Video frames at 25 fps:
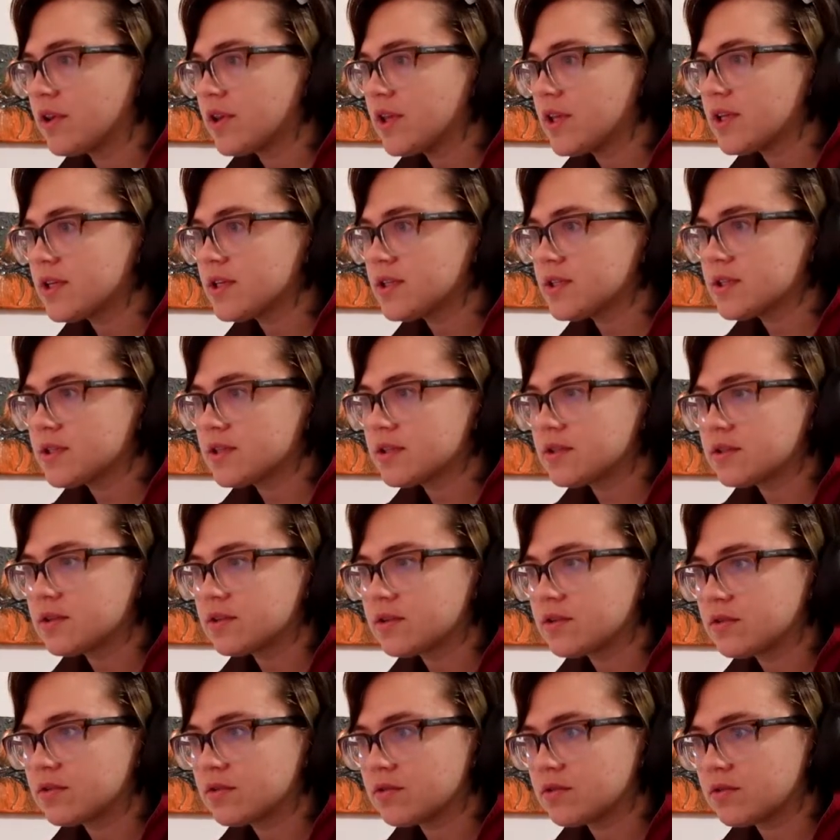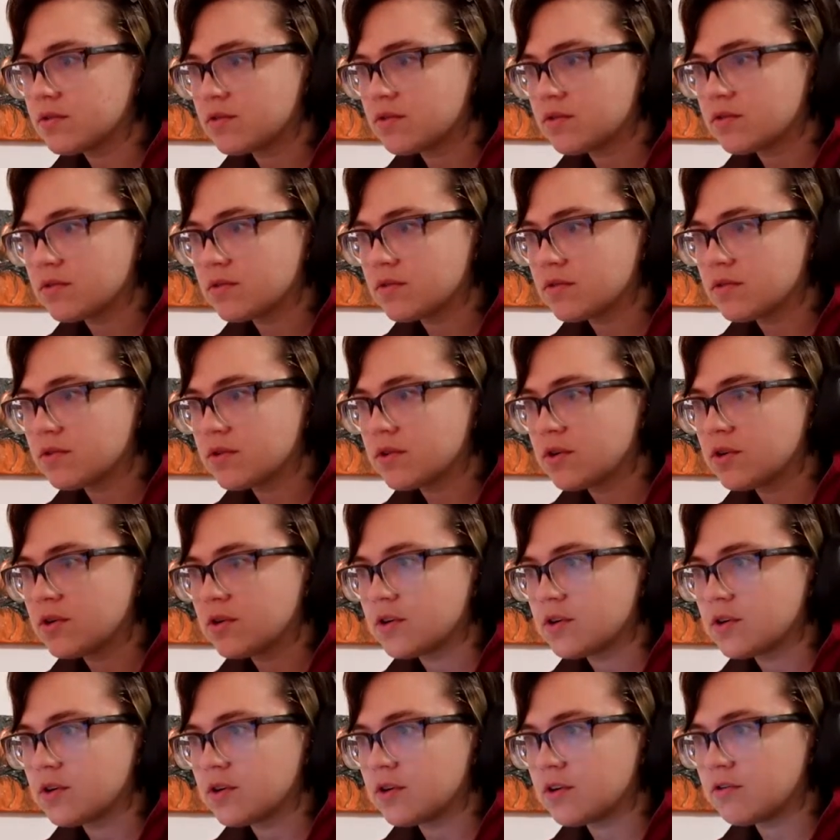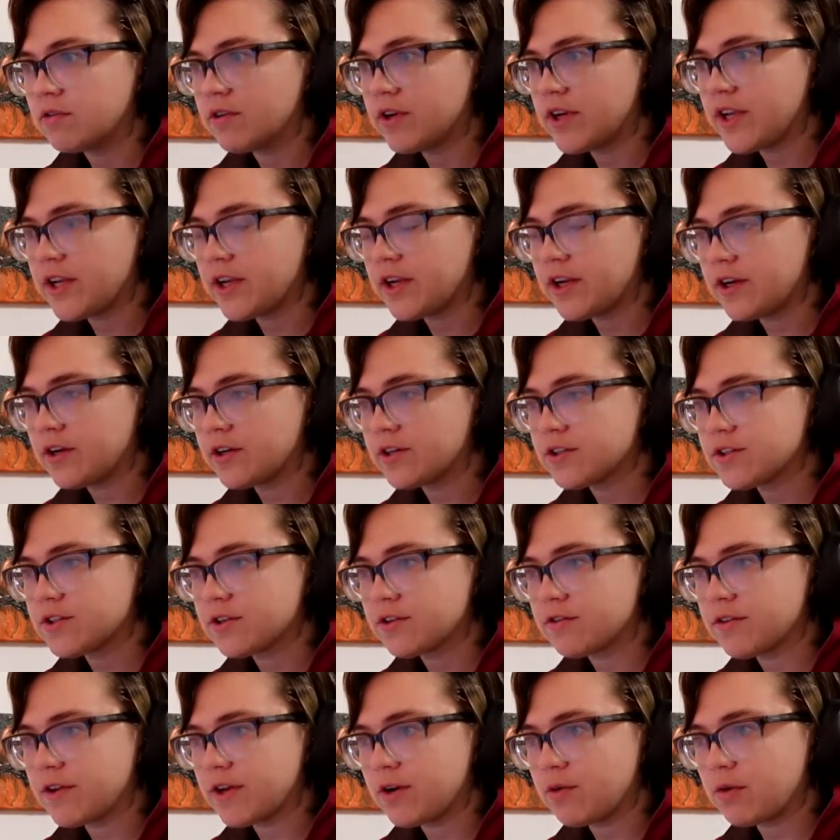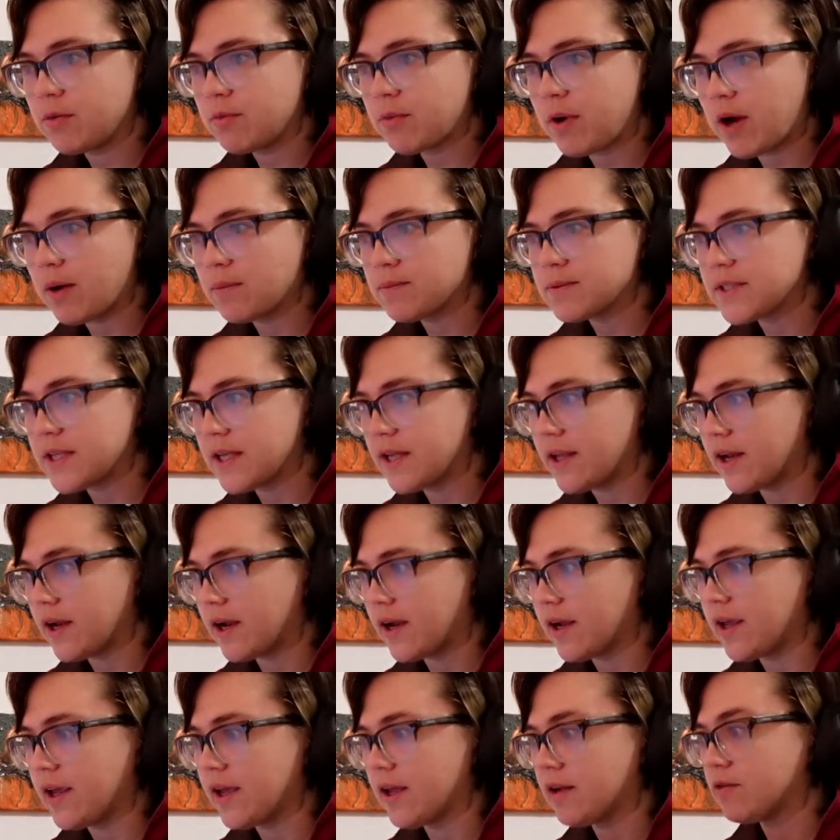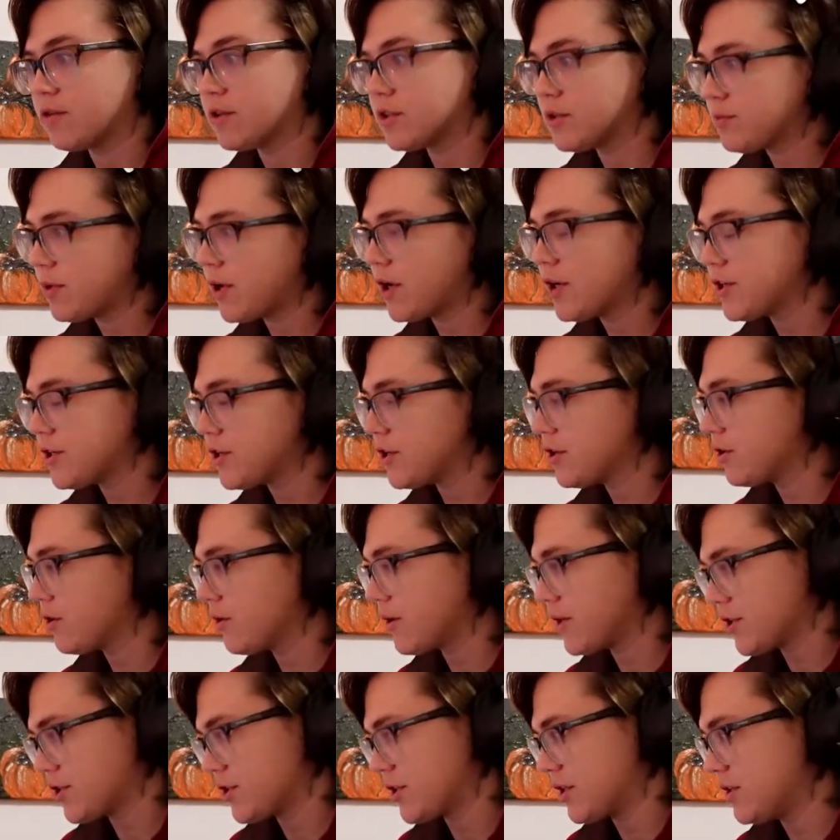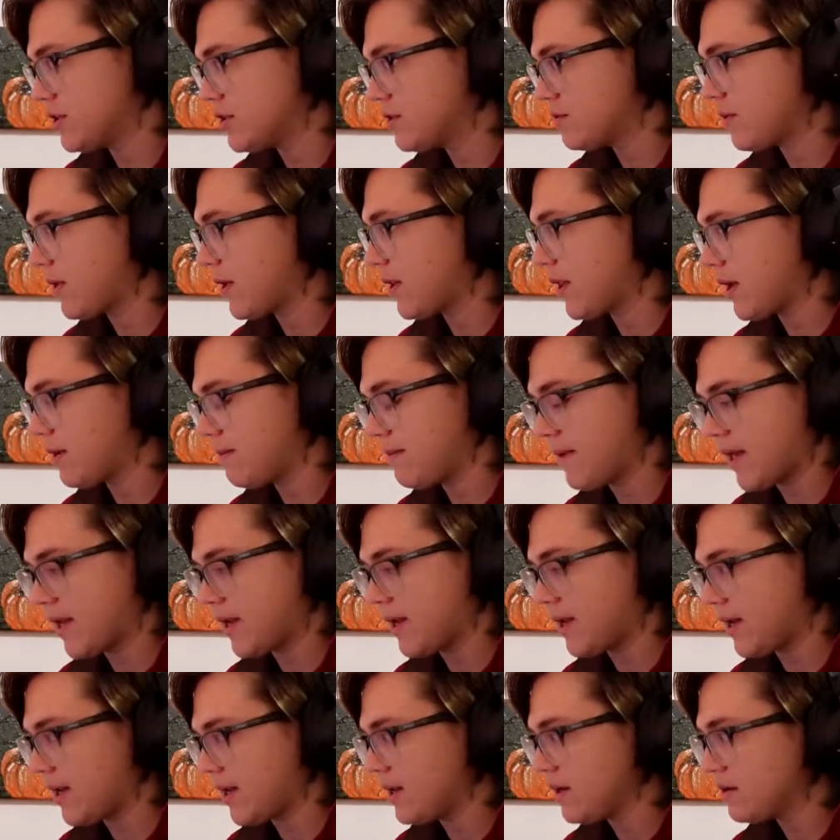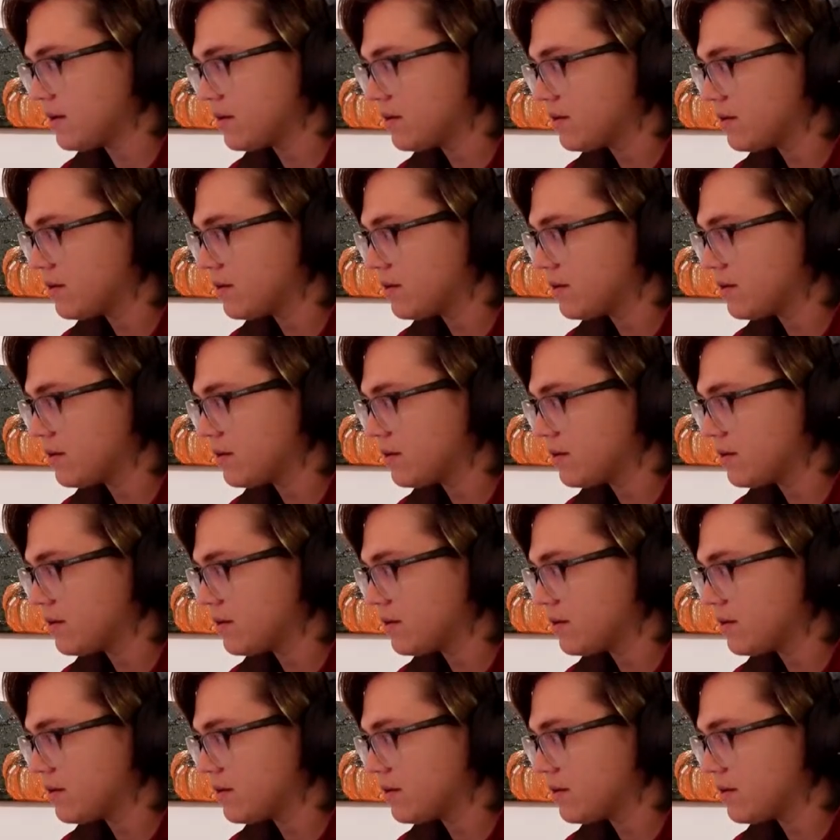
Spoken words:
this over here, so if anyone pops in, I can respond to your questions while I'm editing.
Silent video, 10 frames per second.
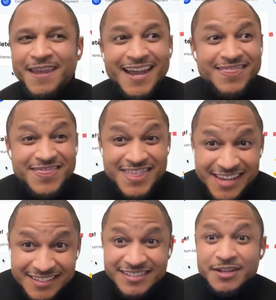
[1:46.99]
And
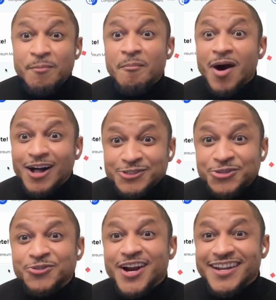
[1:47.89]
this
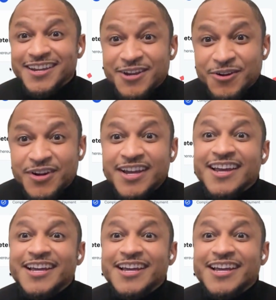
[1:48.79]
module right here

• The problem: Bring together each line above where the string "frames" turns up.

• Your solution:
Video frames at 25 fps:
Silent video, 10 frames per second.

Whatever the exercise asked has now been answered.